“That’s right,” said Kinsey. “The music was bloody awful, some sort of the industrial hip-hop subelectronic disco . . . I don’t know what. It was loud, too. I felt . . . You know, we’d all been drinking, and it was hot in there. I was thinking about Hayley, just wishing she’d come with us and feeling jealous that, you know, she was off to see some other lucky bloke.”
“So you were upset?” Winsome asked.
“I suppose so. Not really. I mean, I wasn’t in a rage or anything, just more disappointed. I needed a p—— I needed to go to the toilet, too, so I went to the back of the club, where the toilets are, and I saw the door. I knew where it went. I’d been out that way before when I . . .”
“When you what?” Banks asked.
Kinsey managed a rare smile. “When I was under eighteen and the police came.”

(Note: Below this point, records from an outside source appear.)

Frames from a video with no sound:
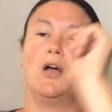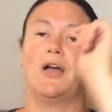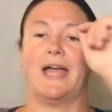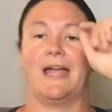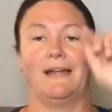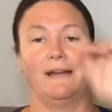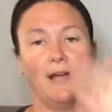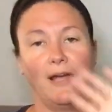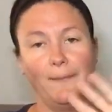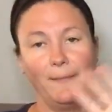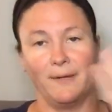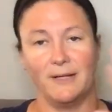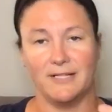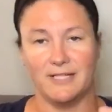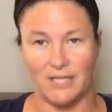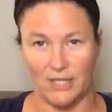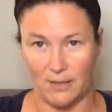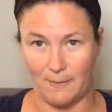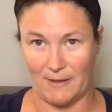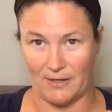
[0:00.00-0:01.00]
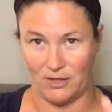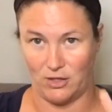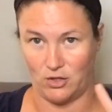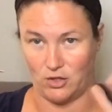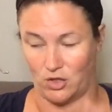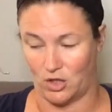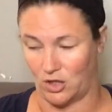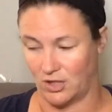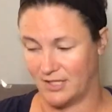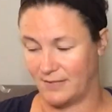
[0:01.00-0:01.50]
Okay, I'm going to tell you about
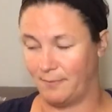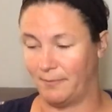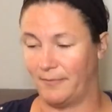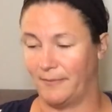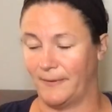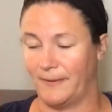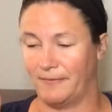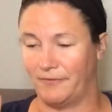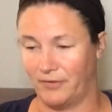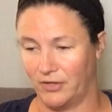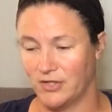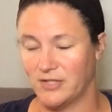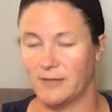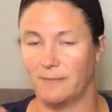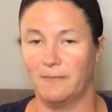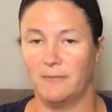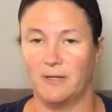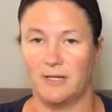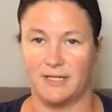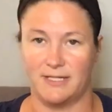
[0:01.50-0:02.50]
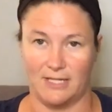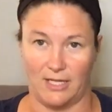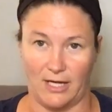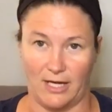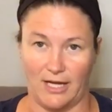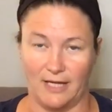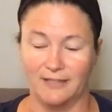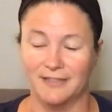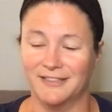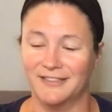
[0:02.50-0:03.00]
these shirts, but first I'm going to
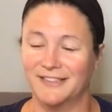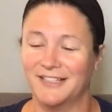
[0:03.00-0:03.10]
tell you.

Banks smiled back. “I know what you mean.” He’d been drinking in pubs since the age of sixteen. “Go on.”
“I didn’t think she’d have gone far. I know it’s confusing back there, so I figured she’d stick close to the square, just out of sight, maybe round the first corner. I don’t know what I was thinking. Honest. I suppose it was my plan to follow her and see where she went afterward, try to find out who she was seeing. I certainly wasn’t going to hurt her or anything.”
“What happened next?”
“You know what happened next. I didn’t find her. I was quite deep in The Maze before I knew it, and I thought I heard something from back toward the square. I walked closer, but I didn’t hear it again.”
“Can you describe the sound again?”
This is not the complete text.